Ocupando um dos cargos mais espinhosos da República maranhense, o Procurador-Geral de Justiça (PGJ), Danilo Castro, sentou-se à mesa do Programa Palpite da Rádio Online de O Imparcial para enfrentar uma pauta carregada de pólvora. 

Discreto e de fala serena, o chefe do Ministério Público do Maranhão (MPMA) abandonou a reserva habitual para responder sobre a debandada de promotores do Gaeco e o recente pedido de afastamento do vice-governador Felipe Camarão. Para Castro, o que muitos chamam de “perseguição política” é, na verdade, o cumprimento do dever — ainda que o custo seja a impopularidade entre os poderosos.

O “Motim” no Gaeco e o Escândalo de Turilândia

A crise que paralisou o Grupo de Atuação Especial de Combate às Organizações Criminosas (Gaeco) em janeiro foi o primeiro grande teste de Castro. Dez promotores renunciaram após a cúpula do MP pedir a soltura do prefeito de Turilândia, Paulo Curió, preso por desvios de R$ 56 milhões.

(Foto: Divulgação/O Imparcial)

A Defesa do PGJ: Castro, que estava de férias durante o auge da crise, foi enfático: “O Gaeco não é um órgão independente, é um braço do Procurador-Geral”. Ele defendeu o parecer do subprocurador Orfileno Bezerra, alegando que a investigação já havia colhido as provas necessárias e que a prisão preventiva não era mais indispensável desde que medidas cautelares fossem impostas.

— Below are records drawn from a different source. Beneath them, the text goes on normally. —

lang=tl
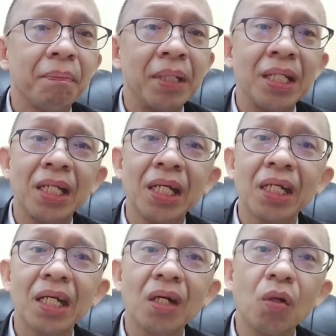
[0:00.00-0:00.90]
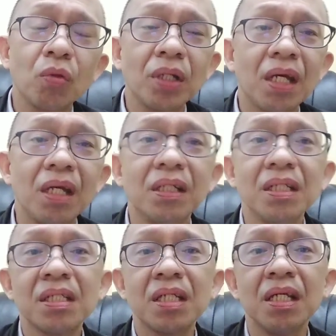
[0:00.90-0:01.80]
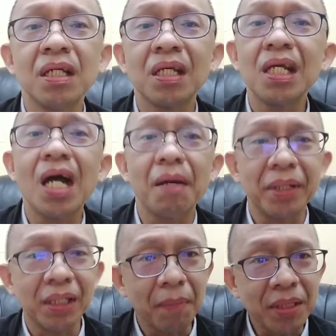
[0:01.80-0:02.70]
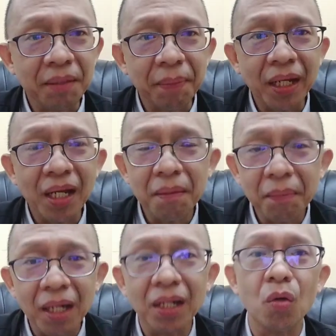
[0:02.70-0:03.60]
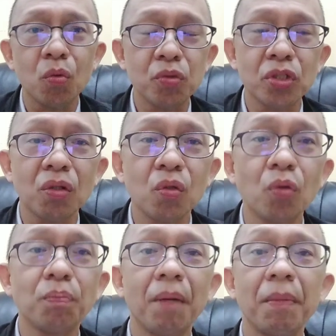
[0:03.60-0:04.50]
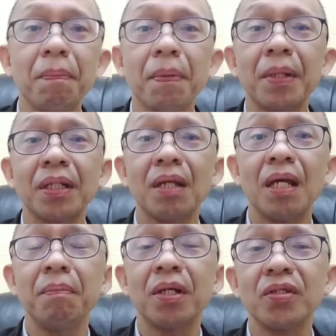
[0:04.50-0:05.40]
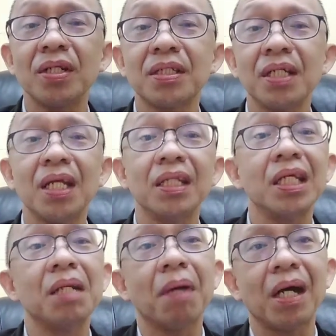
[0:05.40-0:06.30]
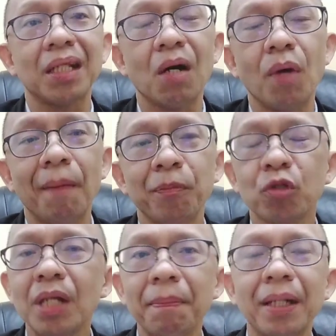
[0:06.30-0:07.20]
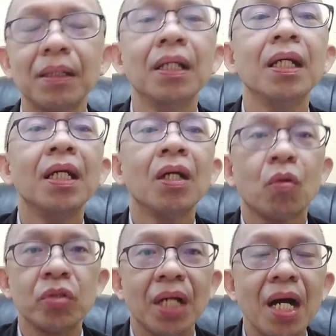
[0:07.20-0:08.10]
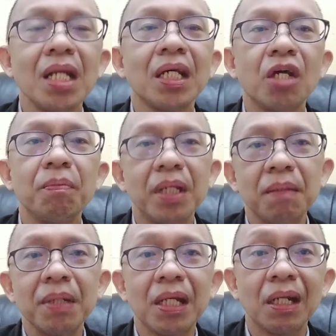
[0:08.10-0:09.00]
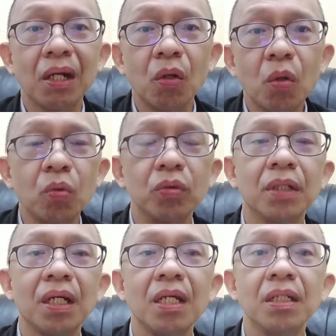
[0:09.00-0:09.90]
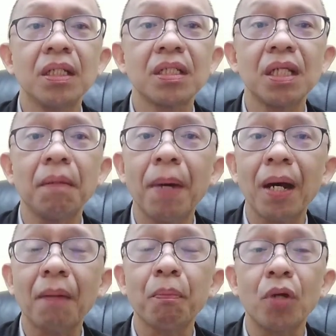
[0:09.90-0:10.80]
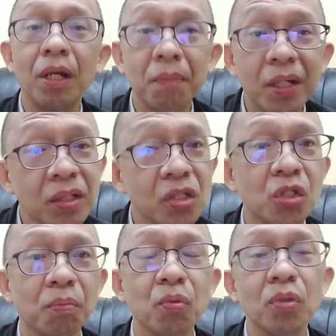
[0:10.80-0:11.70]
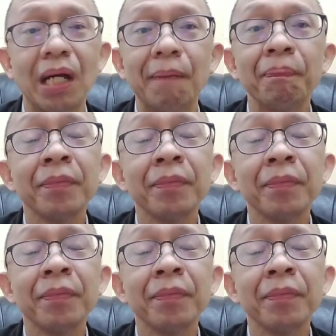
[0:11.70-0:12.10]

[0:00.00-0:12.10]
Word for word: binigyan nga ng load ng agency, ginamit naman sa pag eml na ubos ang load pag may emergency na hindi na makatawag. So dapat, kung sakaling kayo binibigyan ng load ng agency para for emergency po yan,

Olhar Ácido: Castro classificou a renúncia em massa como uma “perplexa aventura infantil” de promotores que buscam retornar à administração superior do órgão. A realidade deu razão ao PGJ: os investigados que descumpriram as cautelares voltaram à prisão pouco tempo depois.

O Alvo da Vez: Felipe Camarão e o “Uso Político”

O tema mais quente da semana, o pedido de afastamento do vice-governador e Secretário de Educação, Felipe Camarão, também foi abordado. Camarão acusou publicamente o MP de monitoramento ilegal e uso político da máquina às vésperas da eleição de 2026.

Firmeza Institucional: Sem citar o nome de Camarão diretamente em tom de embate, Castro pontuou que “as pessoas não querem ser incomodadas”. Ele negou qualquer viés partidário e desafiou qualquer autoridade a auditar sua vida: “Dou meu telefone, quebro meu sigilo bancário, fiscal e telefônico. Não faço nada errado”.

A Espada de Dâmocles: O PGJ demonstrou preocupação com o “surto” de judicialização no Maranhão e a “espada de Dâmocles” (ameaça constante) sobre as instituições locais, referindo-se à tendência de o STF avocar processos maranhenses.